-- Action item --
Repeat the following entries verbatim, apart from the pictures.

-- Records for processing --
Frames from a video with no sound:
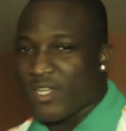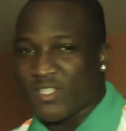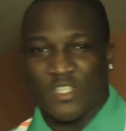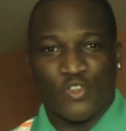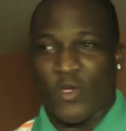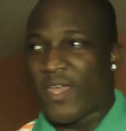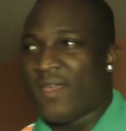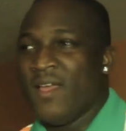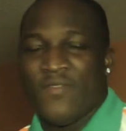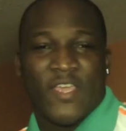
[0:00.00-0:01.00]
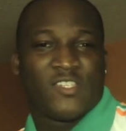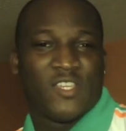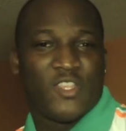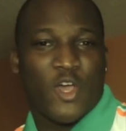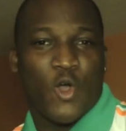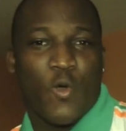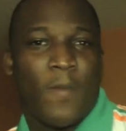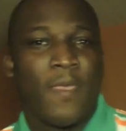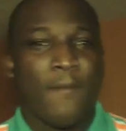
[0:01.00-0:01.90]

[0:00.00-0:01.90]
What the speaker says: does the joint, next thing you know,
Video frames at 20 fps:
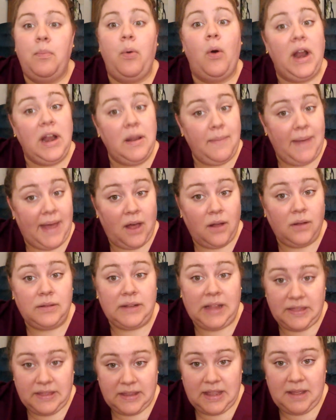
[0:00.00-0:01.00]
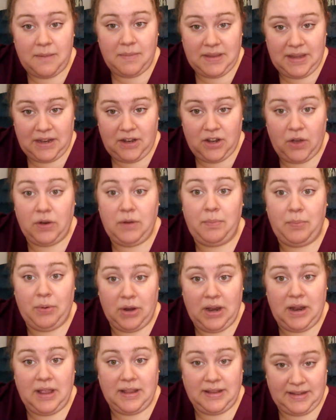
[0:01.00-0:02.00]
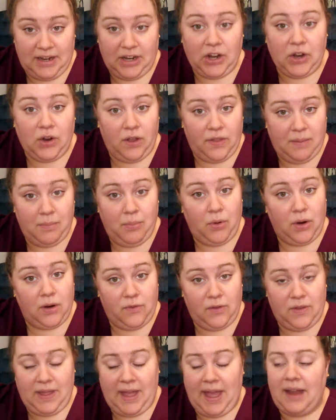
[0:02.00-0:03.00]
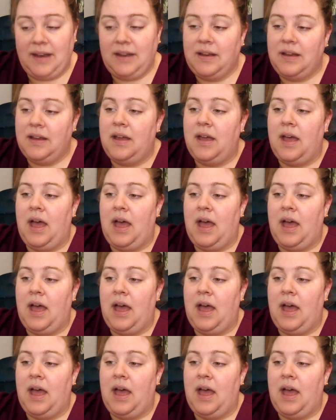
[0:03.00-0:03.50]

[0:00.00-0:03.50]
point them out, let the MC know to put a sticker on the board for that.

-- Result --
Frames from a video with no sound:
[0:00.00-0:01.00]
[0:01.00-0:01.90]

[0:00.00-0:01.90]
What the speaker says: does the joint, next thing you know,
Video frames at 20 fps:
[0:00.00-0:01.00]
[0:01.00-0:02.00]
[0:02.00-0:03.00]
[0:03.00-0:03.50]

[0:00.00-0:03.50]
point them out, let the MC know to put a sticker on the board for that.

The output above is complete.